Das Gesundheitsministerium veröffentlichte am Freitag die Liste der in Luxemburg betroffenen Präparate, die damit ab sofort nicht mehr verkauft werden dürfen. Das Gesundheistministerium hatte nach eigenen Angaben bereits im Dezember 2014 Konsequenzen auf Auffälligkeiten in Studien der indischen Firma GVK Biosciences gezogen, die Dienstleister für Generikahersteller ist. Identische EKG hätten den Verdacht aufkommen lassen, dass diese Studien gefälscht sein könnten. Sie legten mehrere Zulassungen auf Eis.
Warten auf neue Studie
Wann die betroffenen Nachahmer-Produkte wieder erhältlich sein werden, hängt von den Herstellern der Generika ab. Sie müssten neue verlässliche Studie einreichen, wie schnell und stark die Wirkstoffe im Körper wirkten. Die grundsätzlichen Erkenntnisse zur Wirksamkeit bei Arzneimitteln würden im Rahmen der Zulassung der Originalpräparate gewonnen.

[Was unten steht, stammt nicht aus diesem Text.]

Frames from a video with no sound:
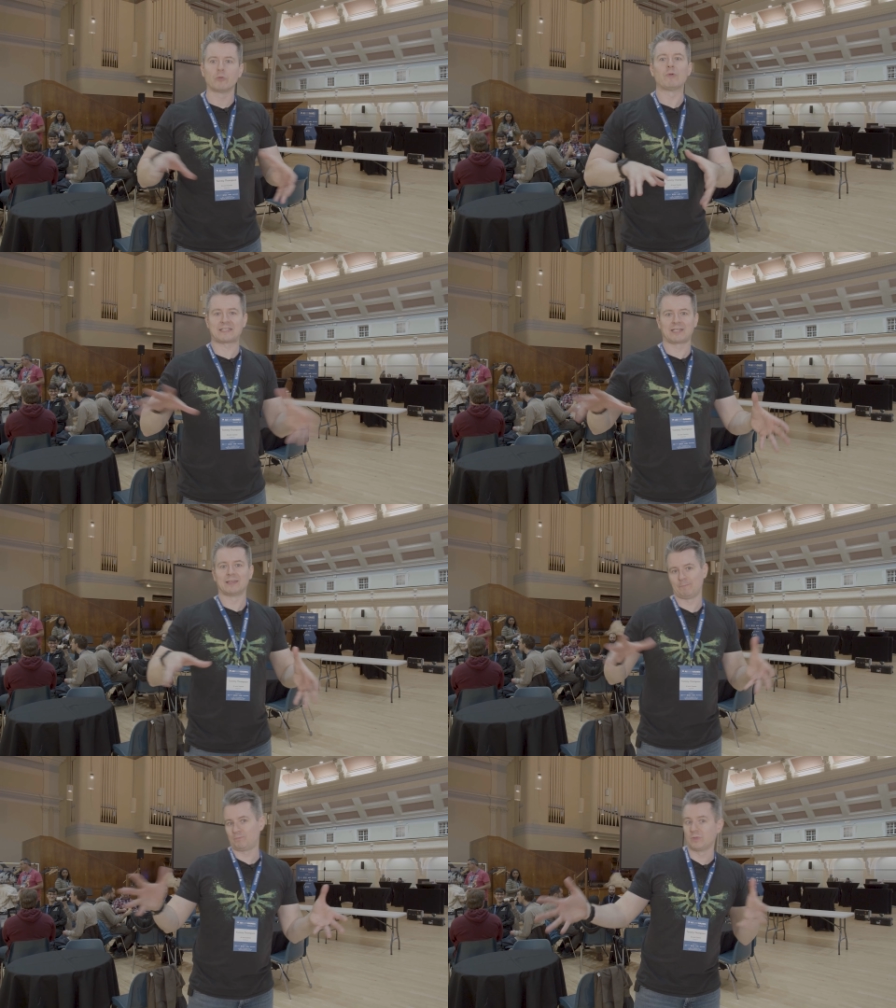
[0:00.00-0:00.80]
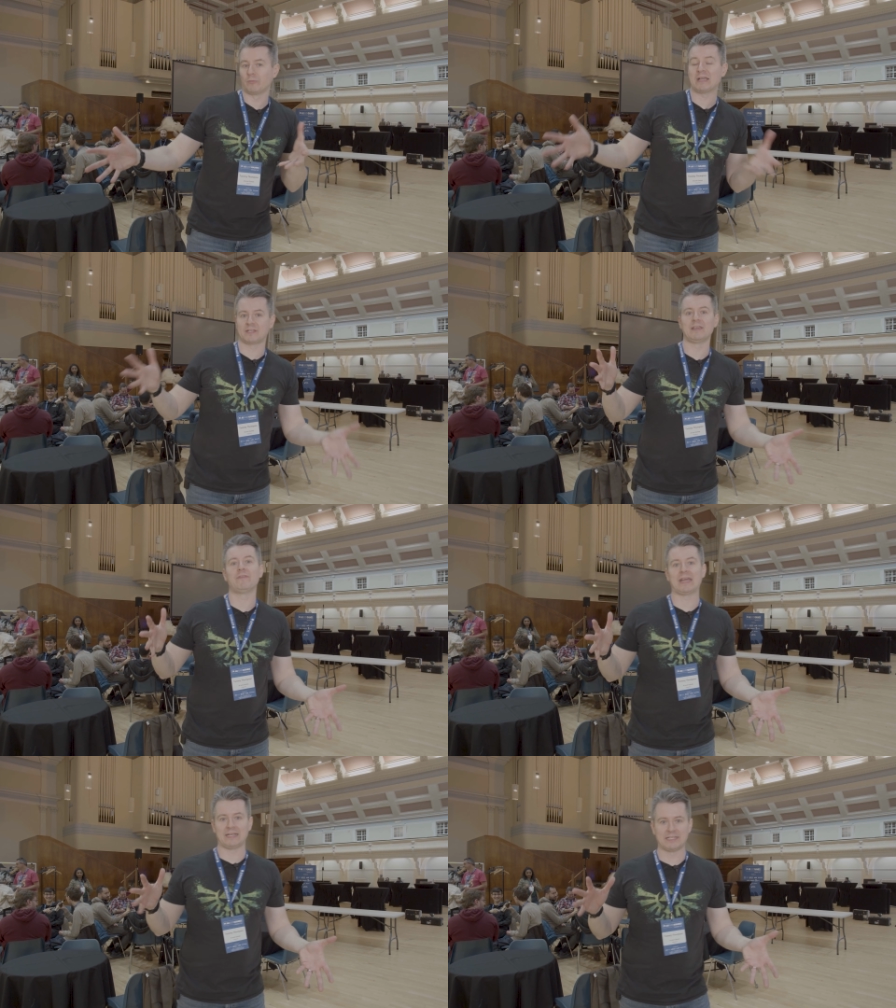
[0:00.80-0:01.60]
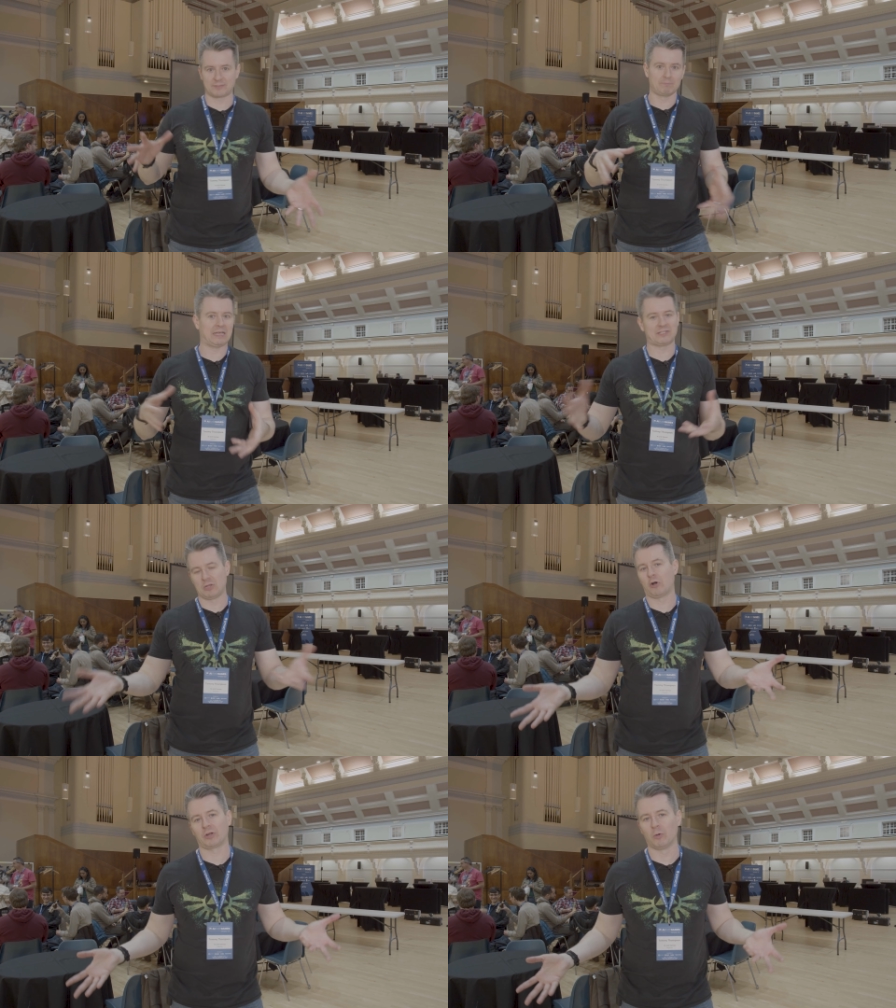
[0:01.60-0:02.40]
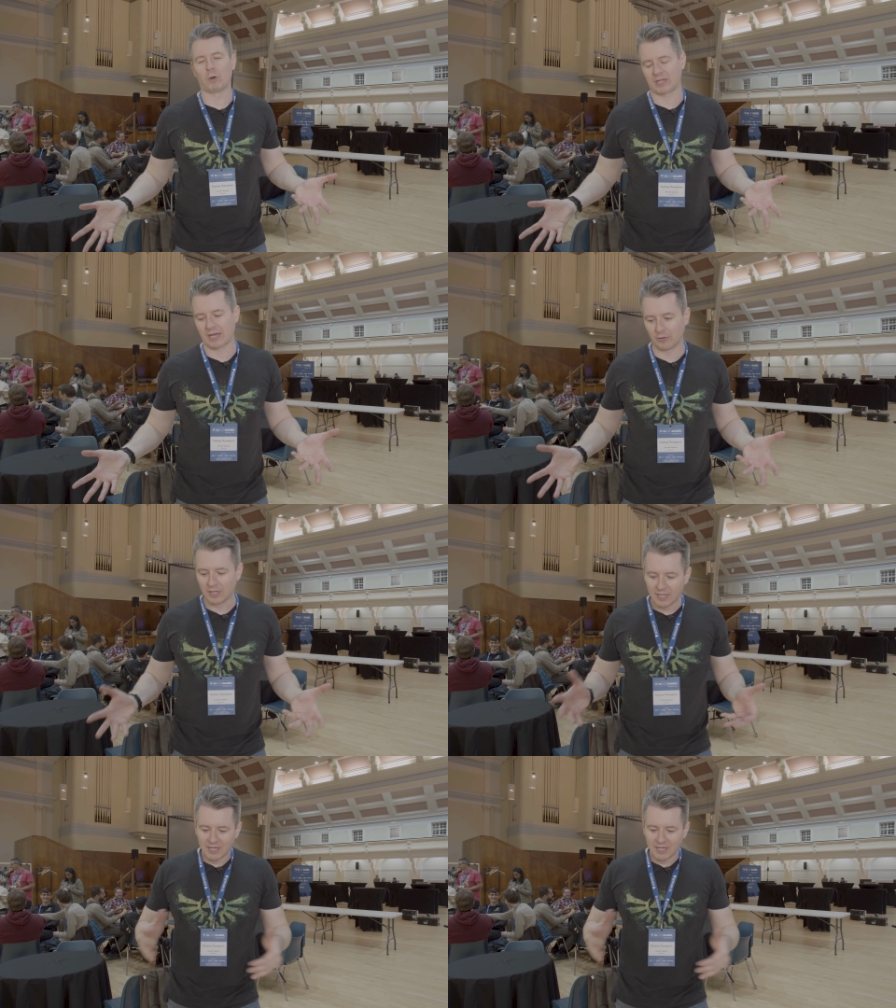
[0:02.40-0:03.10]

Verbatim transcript: the rest of the event is not going to work out.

Der Beschluss der EU-Kommission von Juli betrifft zwar insgesamt etwa 700 Zulassungen, aber deutlich weniger Medikamente. Eine Zulassung gilt jeweils für einen Wirkstoff in einer bestimmten Dosierung und Darreichungsform – etwa als Tropfen oder Tablette. Ein Medikament kann es in unterschiedlichen Formen geben.